Downloading binary file from web returns nothing

I am trying to download a binary file from an http website.


func saveFile(from links:[String])
{
        print("CHECK START METHOD")
     
        if (!links.isEmpty)
        {
            print("CHECK START DOWNLOAD ",links[0])
         
            let url : NSURL! = NSURL(string: links[0])    /
         
            let request : NSURLRequest = URLRequest(url: url as URL) as NSURLRequest
            let session = URLSession.shared
         
            var dataReceived = [UInt8]()
                    
            let task = session.dataTask(with: request as URLRequest) {(data, response, error) -> Void in
             
                if (data != nil)
                {
                    dataReceived = [UInt8](data!)
                    print("CHECK 1 URL: ",dataReceived.count)
                }
                else
                {
                    print("ERROR: No data returned")
                }
             
                DispatchQueue.main.async
                    {
                        print("COMPLETION")
                }
            }
            task.resume()
        }

        else
        {
            // Deal with the error
        }
    }


What is weird is that I do not get either " CHECK 1 URL: " or "No data returned" printed.

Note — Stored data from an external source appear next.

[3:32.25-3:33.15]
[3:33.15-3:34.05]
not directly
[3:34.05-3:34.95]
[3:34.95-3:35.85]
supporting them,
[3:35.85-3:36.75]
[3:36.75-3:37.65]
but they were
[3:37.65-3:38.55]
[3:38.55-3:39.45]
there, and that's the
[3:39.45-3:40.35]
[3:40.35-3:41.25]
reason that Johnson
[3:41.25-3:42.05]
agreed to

Neither do I get into the main thread. I cannot check whether I downloaded data. Although I can see in the console:

CHECK START METHOD

CHECK START DOWNLOAD


and the link to the URL, which I can download using regular Internet browser (so the link is correct). Funny enough, the above code seems to work when dowloading a text file but not binary data.


Am I doing something wrong?


Thanks a lot!

Accepted Reply

I am currently testing it using a Unit Test, so at this moment I, at least, want it to let me know if the file has been downloaded. Therefore I wonder, why I do not even see the console printing "COMPLETION" when downloading has finished.

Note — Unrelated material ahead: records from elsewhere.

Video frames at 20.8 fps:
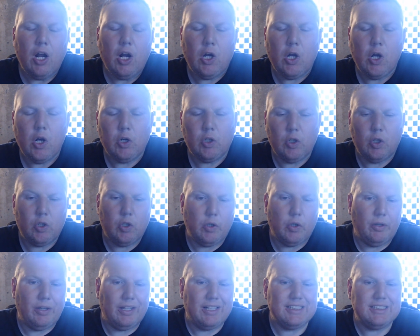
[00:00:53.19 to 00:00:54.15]

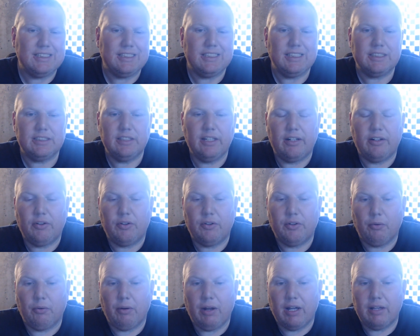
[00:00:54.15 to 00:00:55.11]
Coca-Cola 600
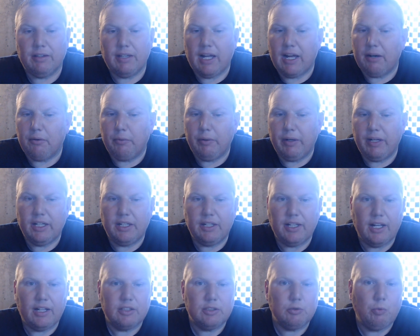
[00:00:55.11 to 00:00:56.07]
around that weekend
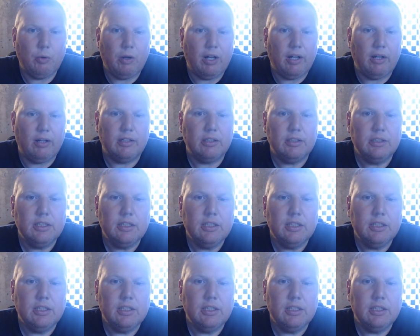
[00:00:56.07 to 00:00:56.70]
out as well.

I’m not 100% sure but problems like this usually result from this sequence:

  1. saveFile(from:)
    starts the request, which runs asynchronously
  2. saveFile(from:)
    returns to the unit test code
  3. The unit test code returns to the unit test infrastructure

  4. The process running the unit tests terminates, preventing the async request that was started in step 1 from every completing

If you’re unit testing async stuff you should learn about XCTest’s async support; see the Writing Tests of Asynchronous Operations section of Testing with Xcode for details.

Share and Enjoy

Quinn “The Eskimo!”
Apple Developer Relations, Developer Technical Support, Core OS/Hardware

let myEmail = "eskimo" + "1" + "@apple.com"

Replies

What is the file type configuration for your site?

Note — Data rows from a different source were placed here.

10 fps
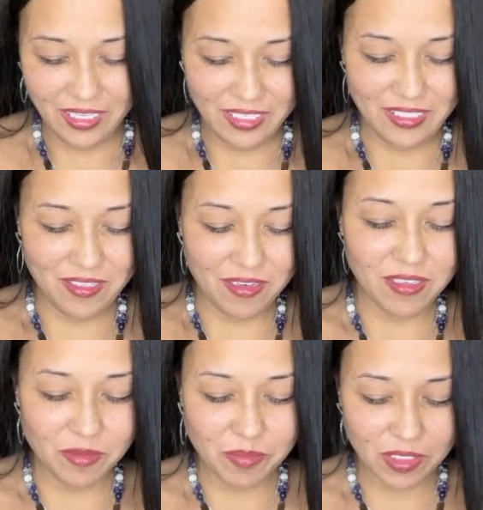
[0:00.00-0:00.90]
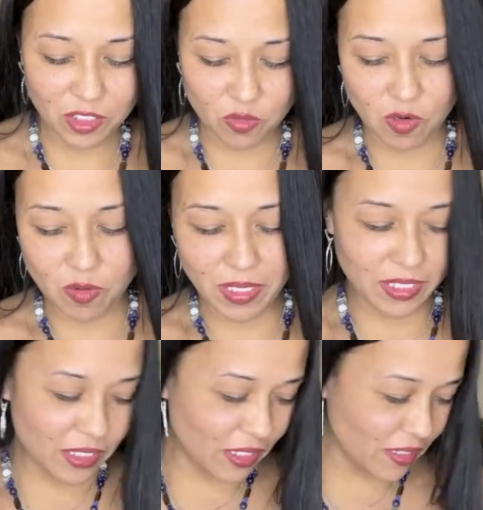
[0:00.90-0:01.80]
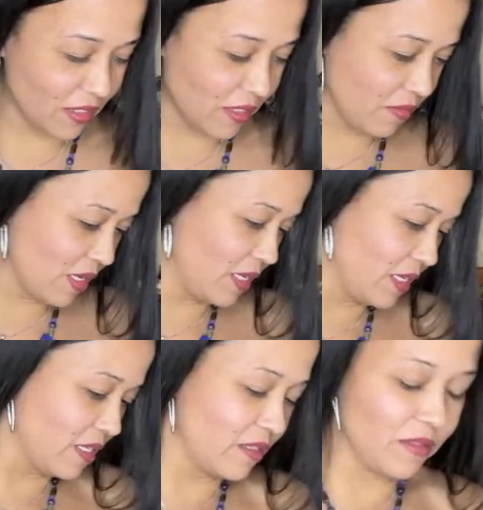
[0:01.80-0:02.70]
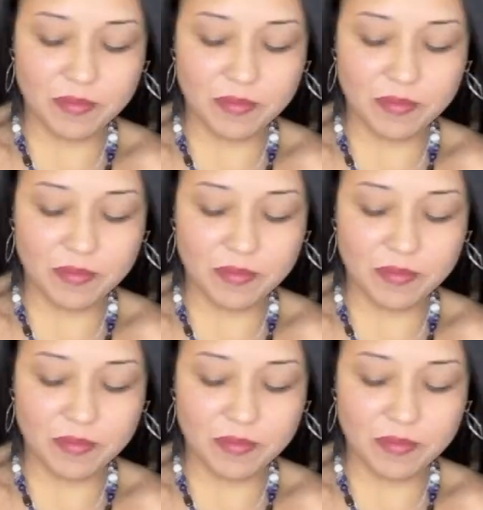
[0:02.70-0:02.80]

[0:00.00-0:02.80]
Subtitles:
You're all about your romantic love right now.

What happens if you zip the binary file and try to download that file, instead?


What does the webserver log have to say?

Whatever else you do, you should rework how you handle the parameters to your completion handler. Here’s a typical example:

if let error = error {
    … `error` now contains the transport error
} else {
    let response = response as! HTTPURLResponse
    let data = data!
    if response.statusCode != 200 {
        … server-side error …
    } else if response.mimeType != "application/json" {
        … always a good idea to check this …
    } else {
        … now you can look at `data` …
    }
}

Specifically:

  • You must not look at

    response
    or
    data
    until you’ve check
    error
    .
  • A transport error means that NSURLSession was unable to send the request to, or receive the response from, the server.

  • A server-side error means that the request made it to the server, something went wrong on the server, and a response came back describing that problem.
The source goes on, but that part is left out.